**What the task requires:**
Repeat the records word for word, excluding any picture.

**Input:**
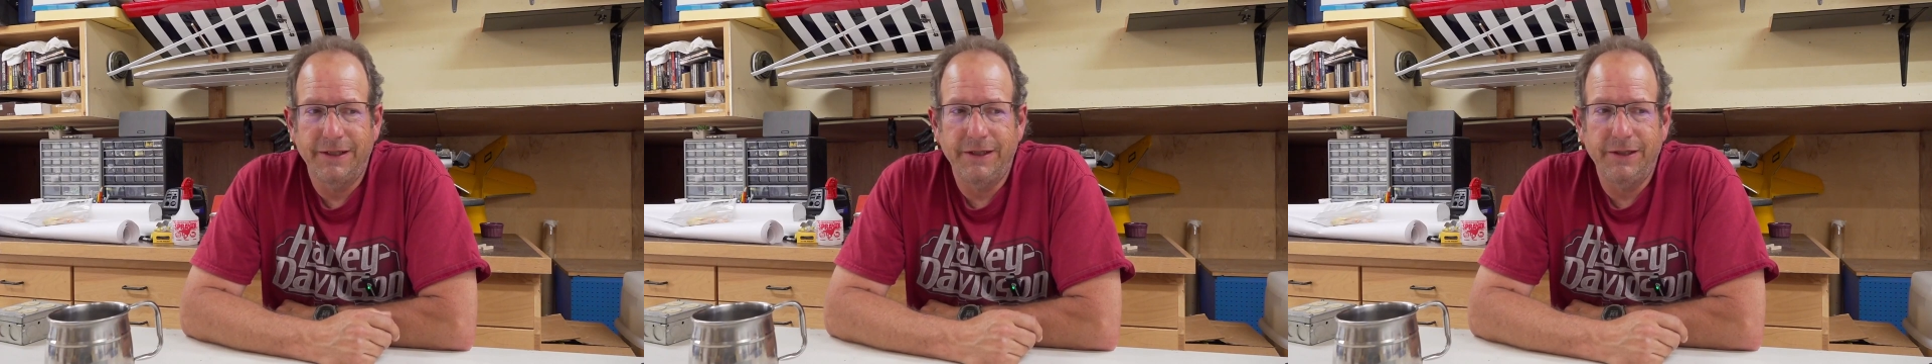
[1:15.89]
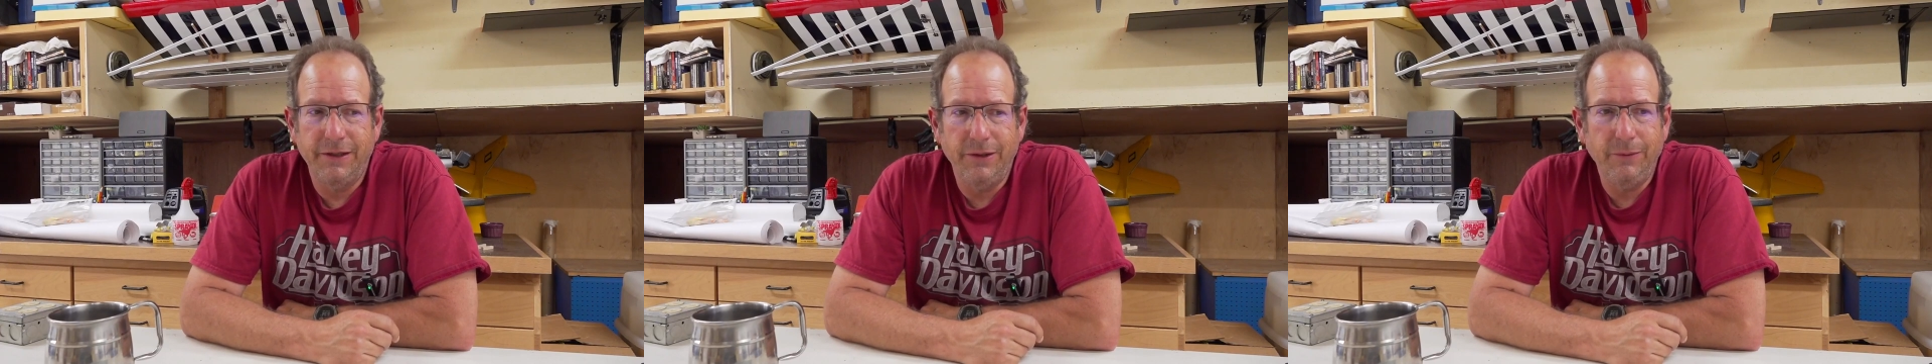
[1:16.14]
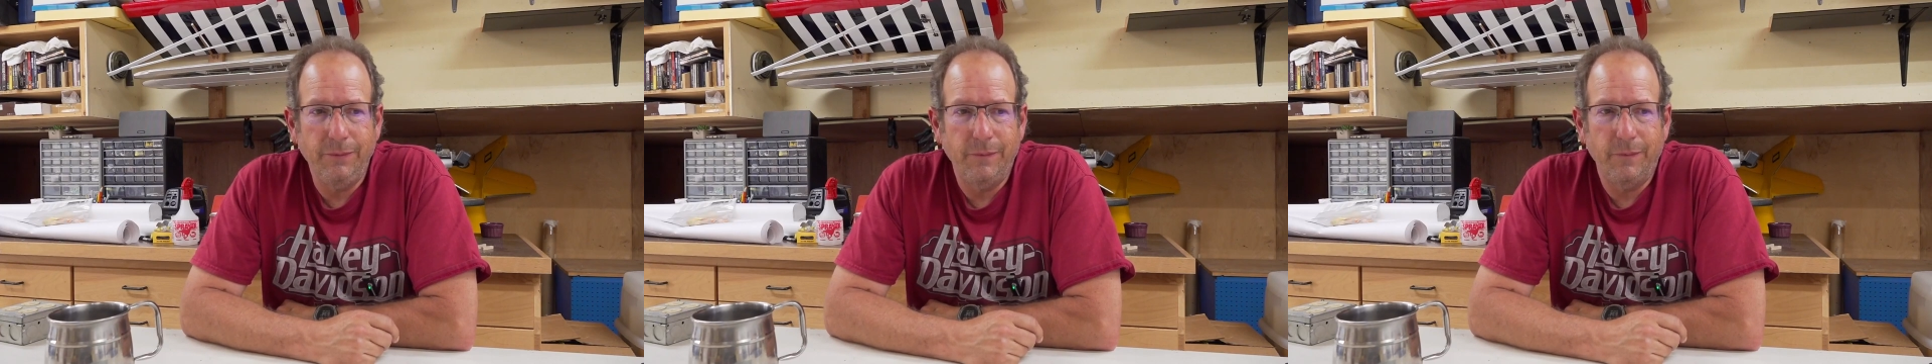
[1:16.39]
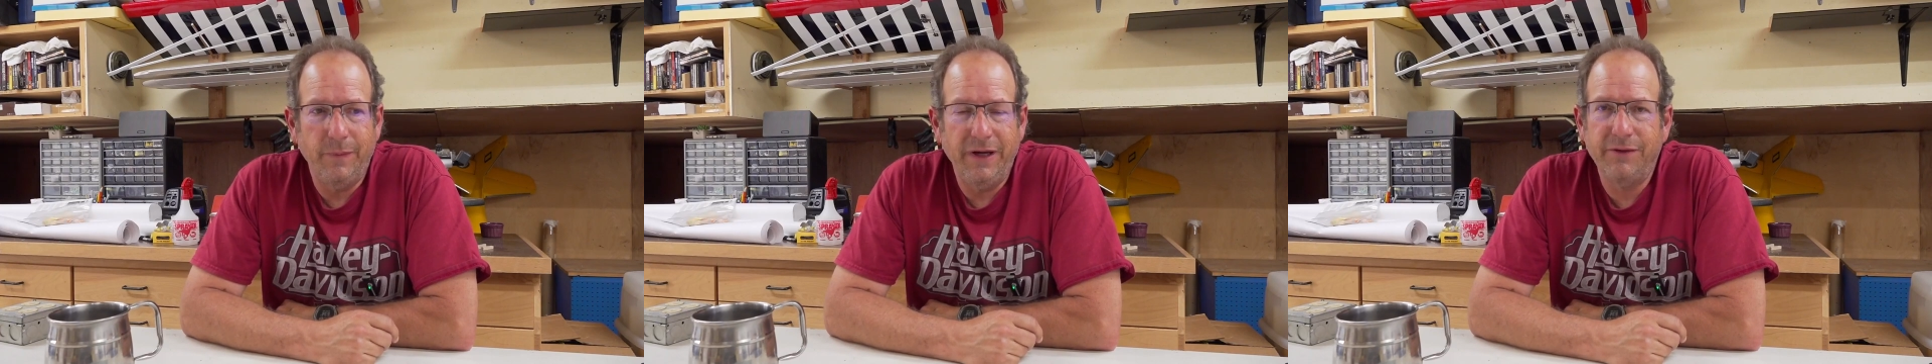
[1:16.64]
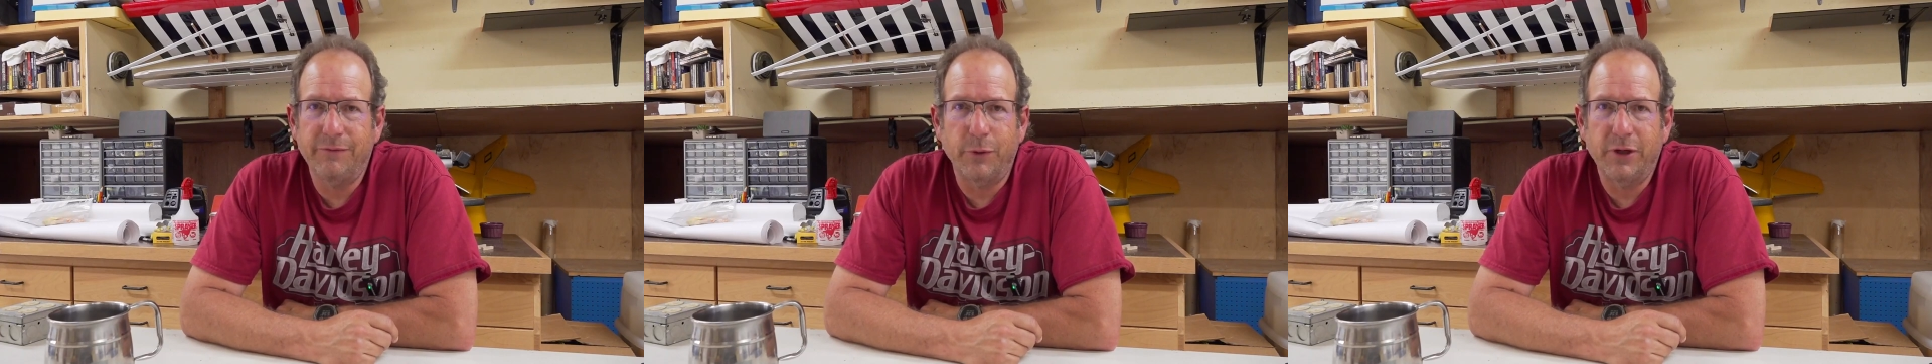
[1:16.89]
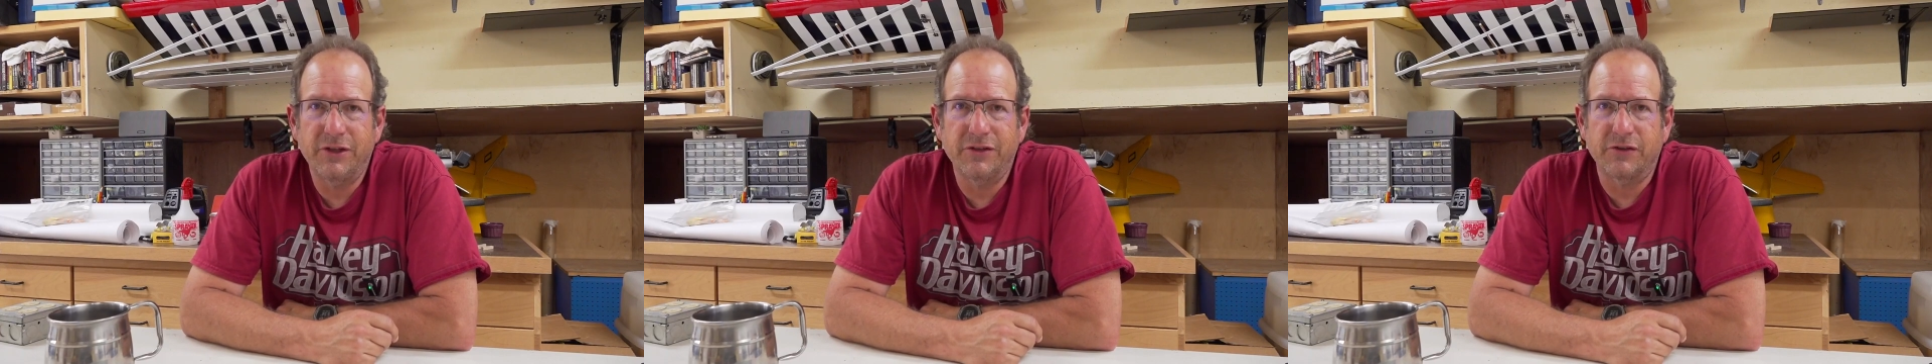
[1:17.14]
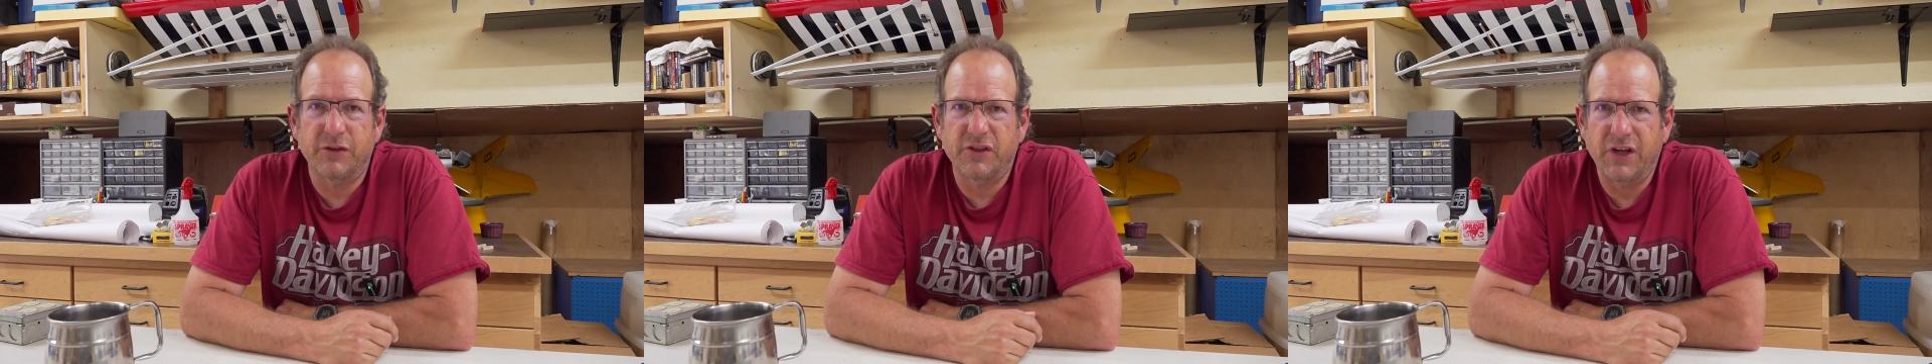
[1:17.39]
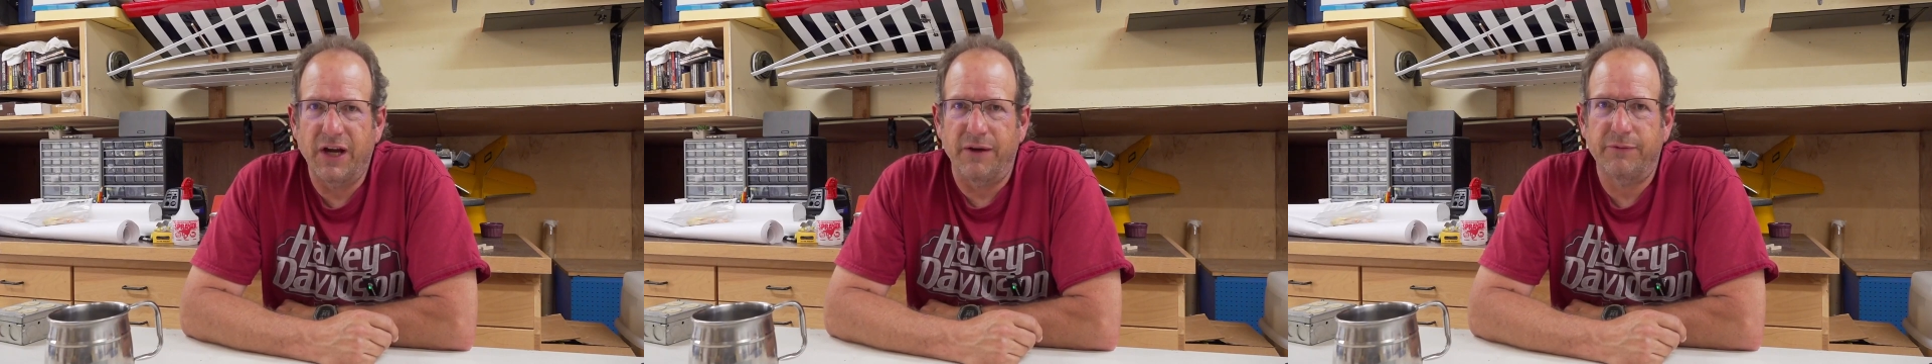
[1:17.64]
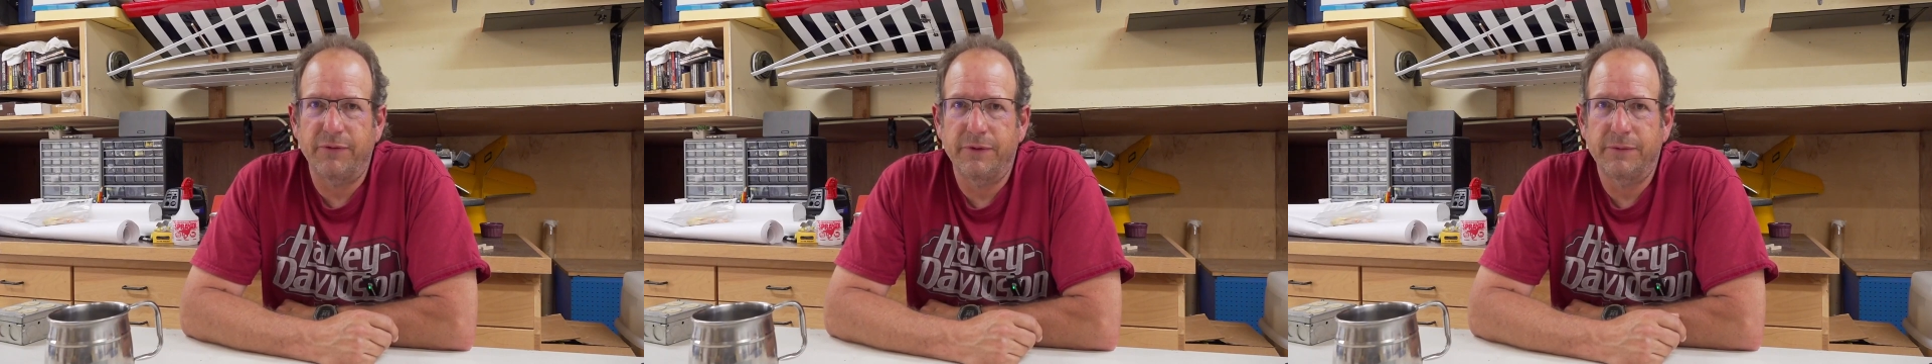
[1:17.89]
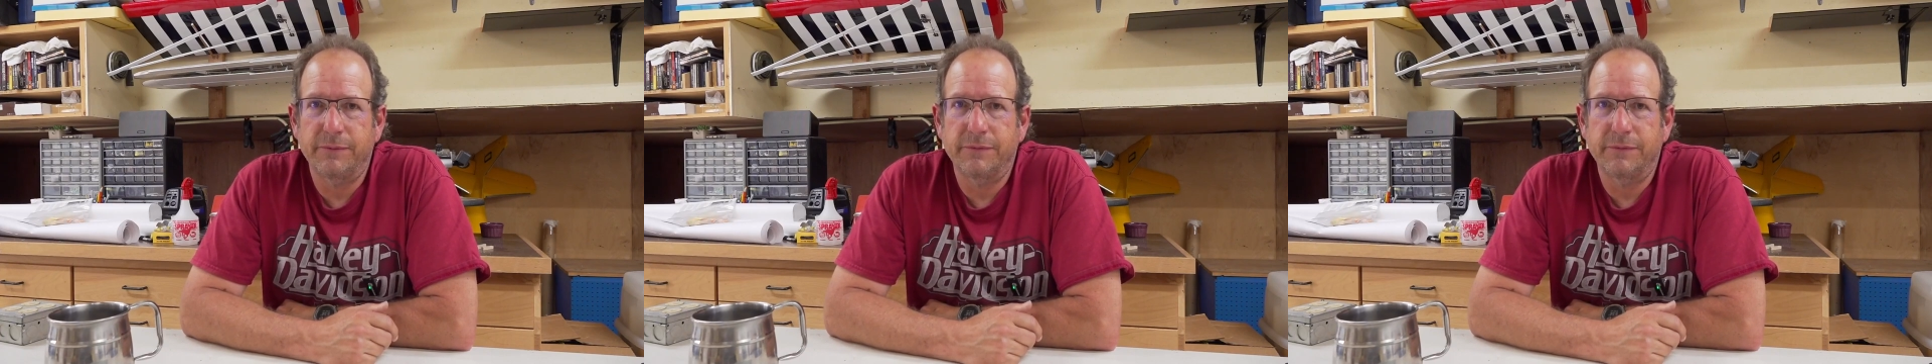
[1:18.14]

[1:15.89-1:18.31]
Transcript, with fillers: you know, maiden voyages are tough.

**Expected answer:**
[1:15.89]
[1:16.14]
[1:16.39]
[1:16.64]
[1:16.89]
[1:17.14]
[1:17.39]
[1:17.64]
[1:17.89]
[1:18.14]

[1:15.89-1:18.31]
Transcript, with fillers: you know, maiden voyages are tough.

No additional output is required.